[Records contained in a dataset]
■ ■ ■ ■

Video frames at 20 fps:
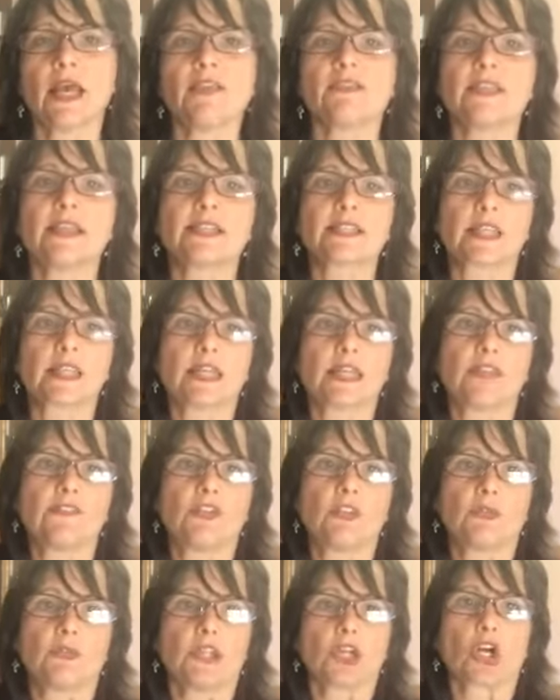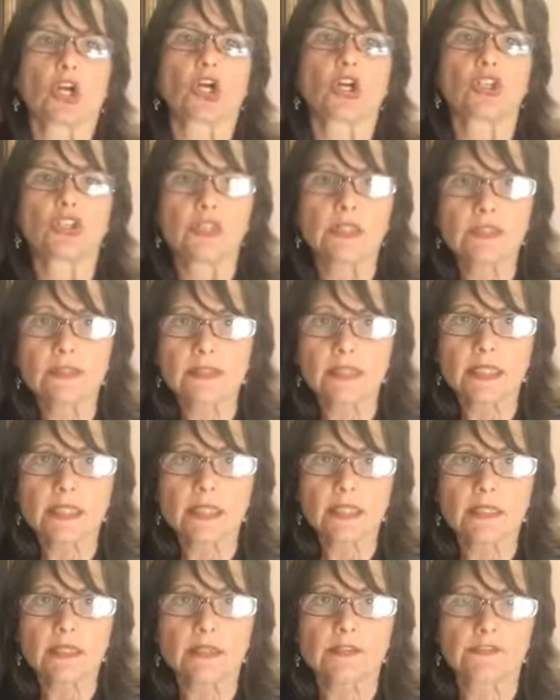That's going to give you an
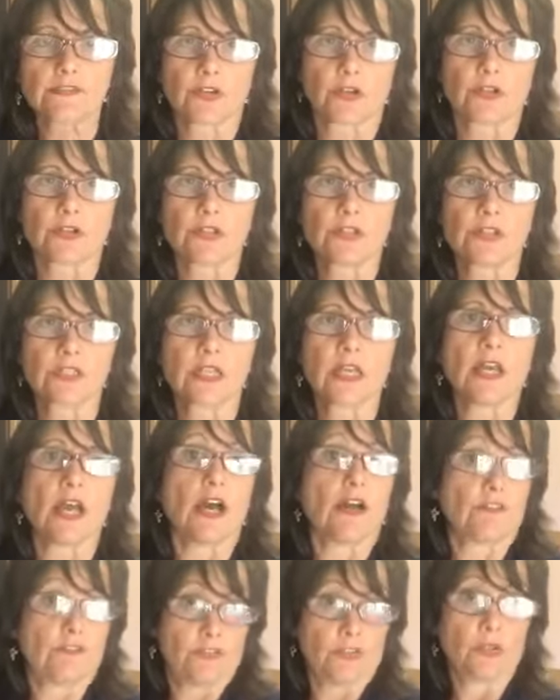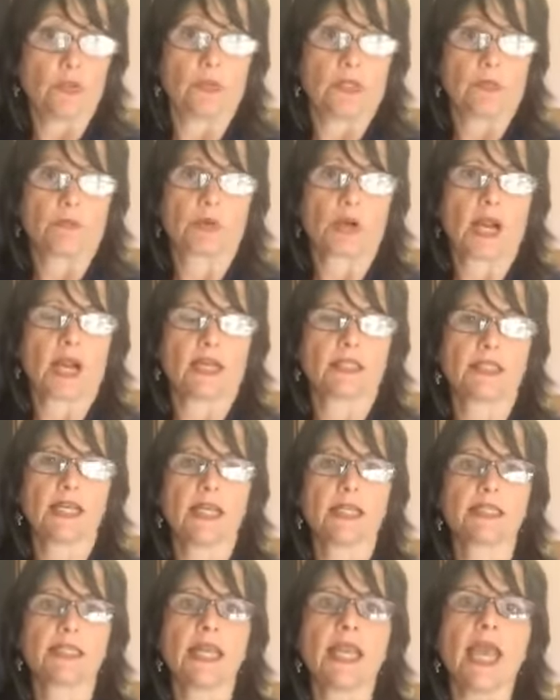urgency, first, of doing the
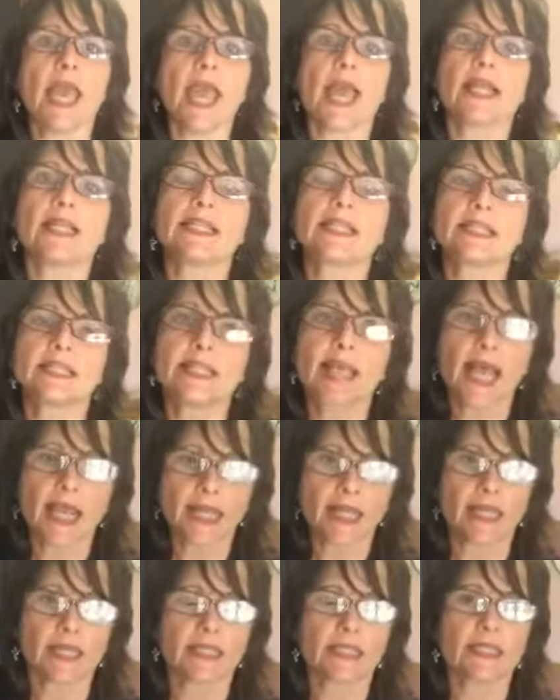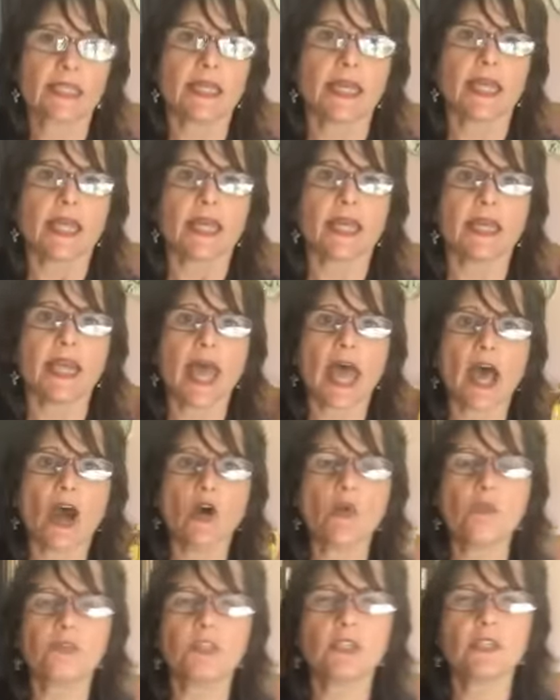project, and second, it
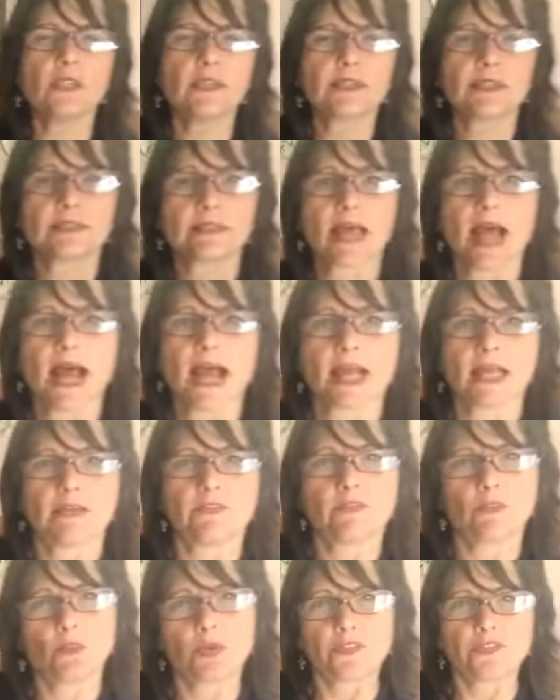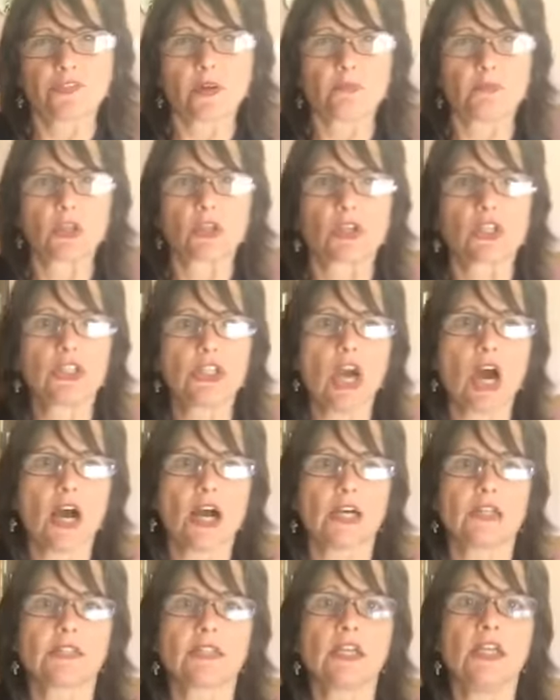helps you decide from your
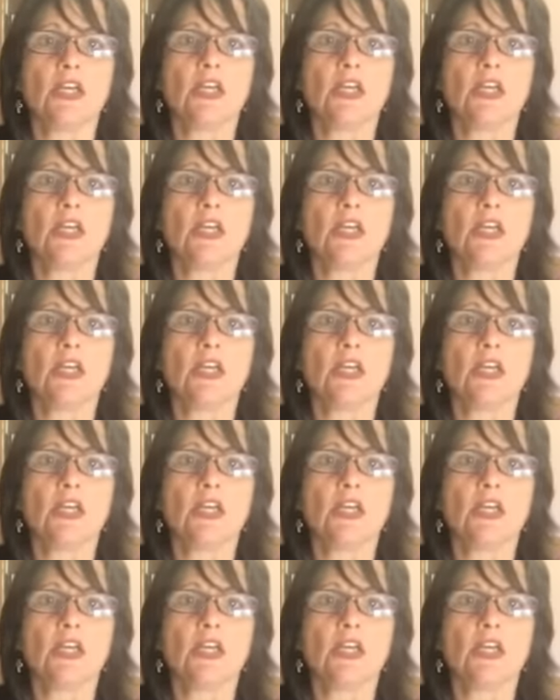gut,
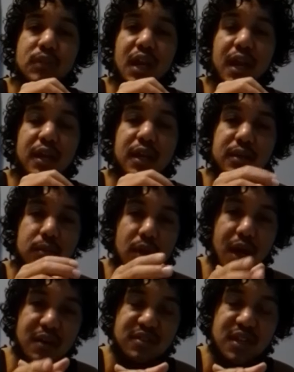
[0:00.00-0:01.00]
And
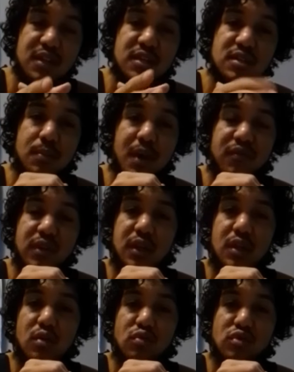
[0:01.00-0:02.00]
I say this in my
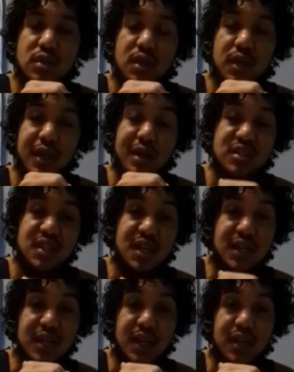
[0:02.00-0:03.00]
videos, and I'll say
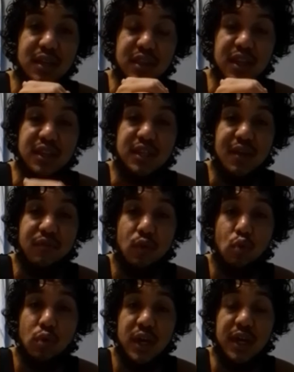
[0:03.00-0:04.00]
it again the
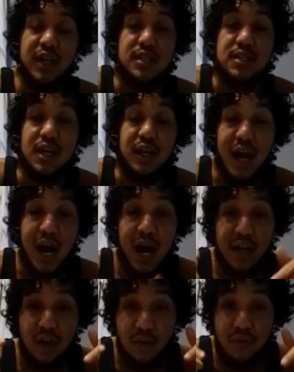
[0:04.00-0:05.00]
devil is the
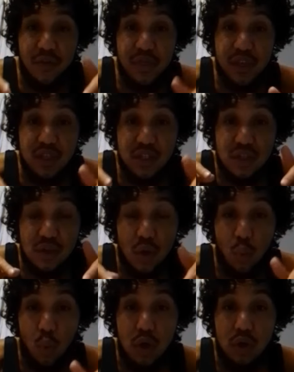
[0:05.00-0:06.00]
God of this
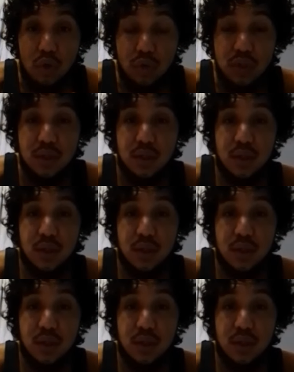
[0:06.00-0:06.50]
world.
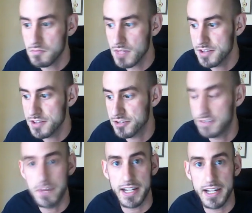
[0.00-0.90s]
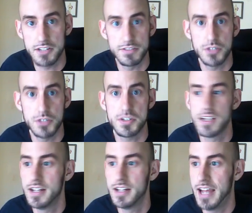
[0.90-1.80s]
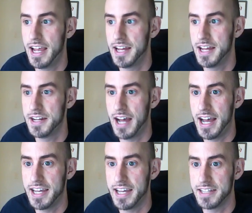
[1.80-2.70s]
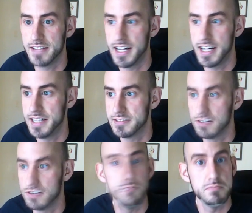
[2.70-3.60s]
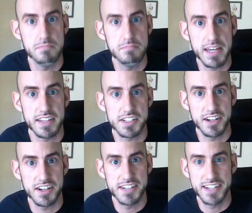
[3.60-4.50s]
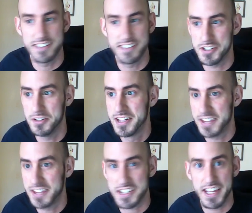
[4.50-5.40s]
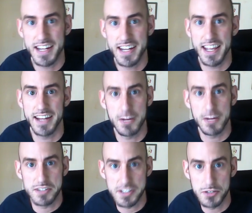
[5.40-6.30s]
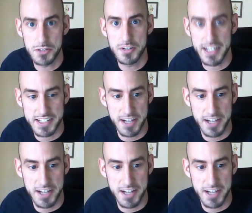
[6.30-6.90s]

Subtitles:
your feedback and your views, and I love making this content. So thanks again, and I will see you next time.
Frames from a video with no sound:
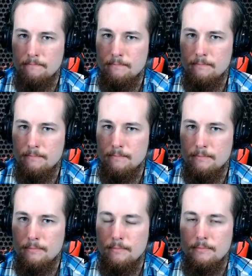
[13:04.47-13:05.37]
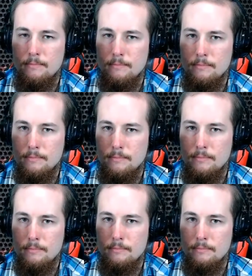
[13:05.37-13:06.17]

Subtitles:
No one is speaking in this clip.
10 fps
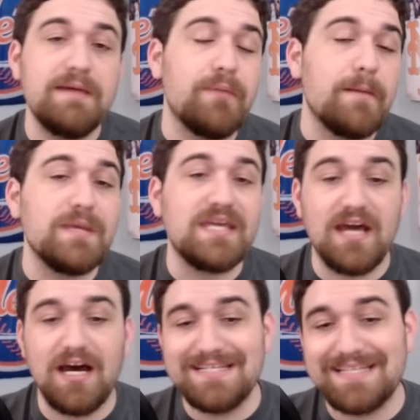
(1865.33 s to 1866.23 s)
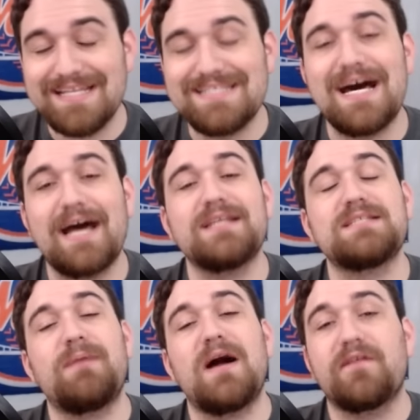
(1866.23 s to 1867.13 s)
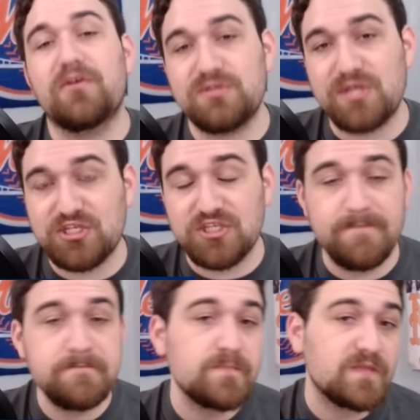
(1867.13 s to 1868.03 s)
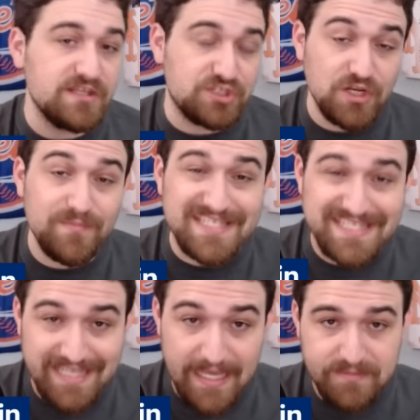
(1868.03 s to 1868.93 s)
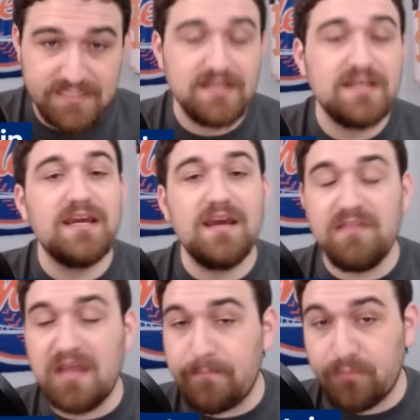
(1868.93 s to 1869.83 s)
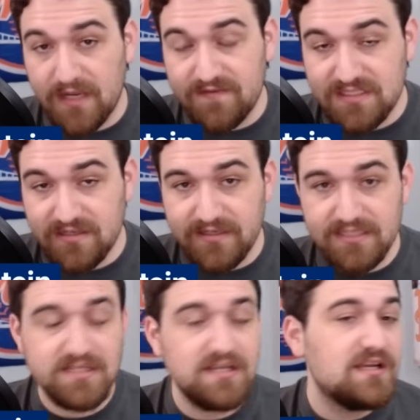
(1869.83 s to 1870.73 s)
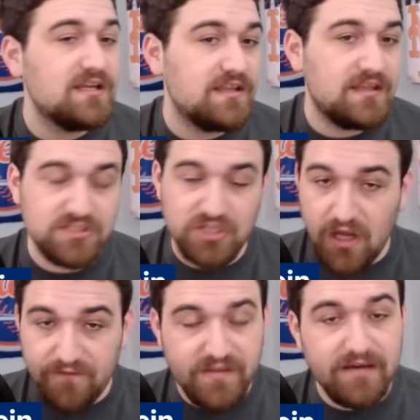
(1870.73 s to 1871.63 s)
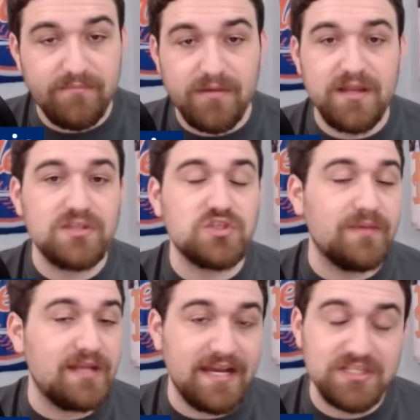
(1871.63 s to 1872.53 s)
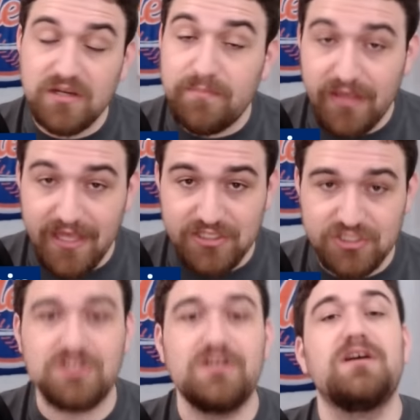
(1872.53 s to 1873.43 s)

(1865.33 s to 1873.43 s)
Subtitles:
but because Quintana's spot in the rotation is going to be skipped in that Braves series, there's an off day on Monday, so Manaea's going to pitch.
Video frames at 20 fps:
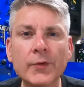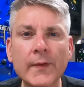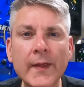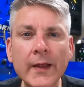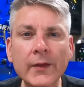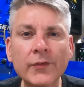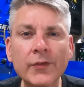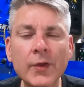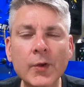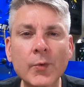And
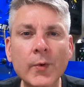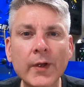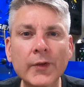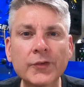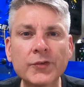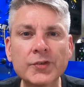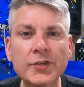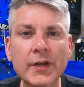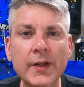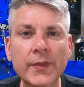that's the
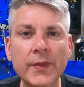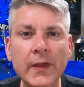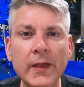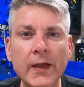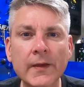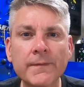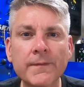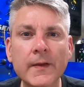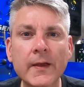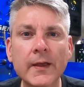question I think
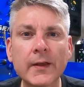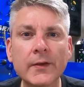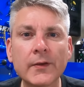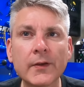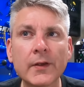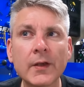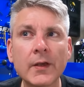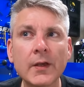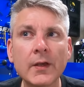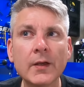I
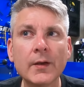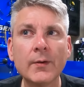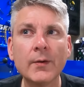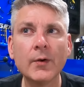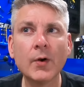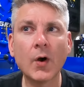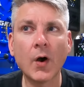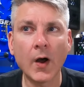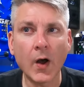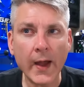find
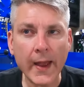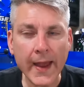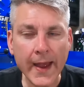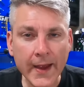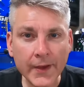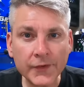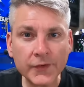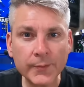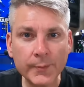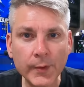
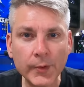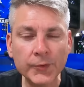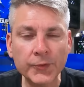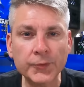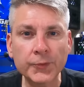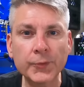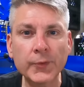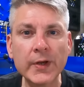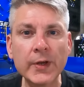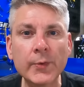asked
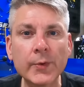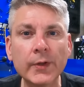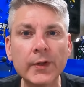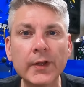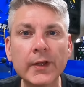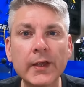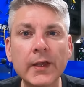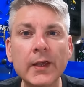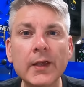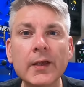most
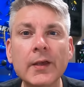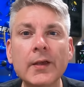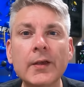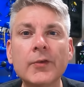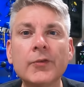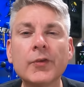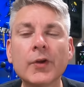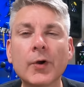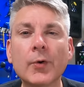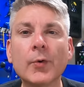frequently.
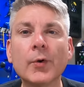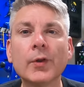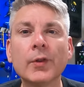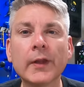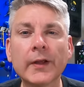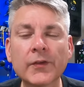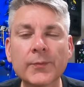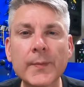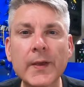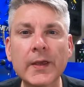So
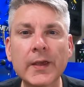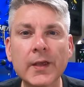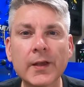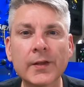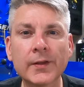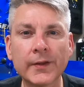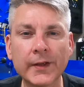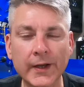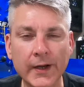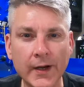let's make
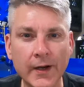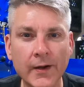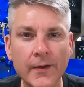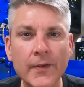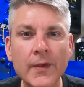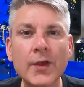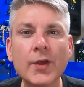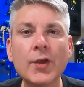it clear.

■ ■ ■ ■

§ **Exercise prompt**: Give back the exact lines above, running from the one that has "Frames from a" through the one that has "(1871.63 s to 1872.53 s)", with nothing added and no pictures.

§ **Task result**:
Frames from a video with no sound:
[13:04.47-13:05.37]
[13:05.37-13:06.17]

Subtitles:
No one is speaking in this clip.
10 fps
(1865.33 s to 1866.23 s)
(1866.23 s to 1867.13 s)
(1867.13 s to 1868.03 s)
(1868.03 s to 1868.93 s)
(1868.93 s to 1869.83 s)
(1869.83 s to 1870.73 s)
(1870.73 s to 1871.63 s)
(1871.63 s to 1872.53 s)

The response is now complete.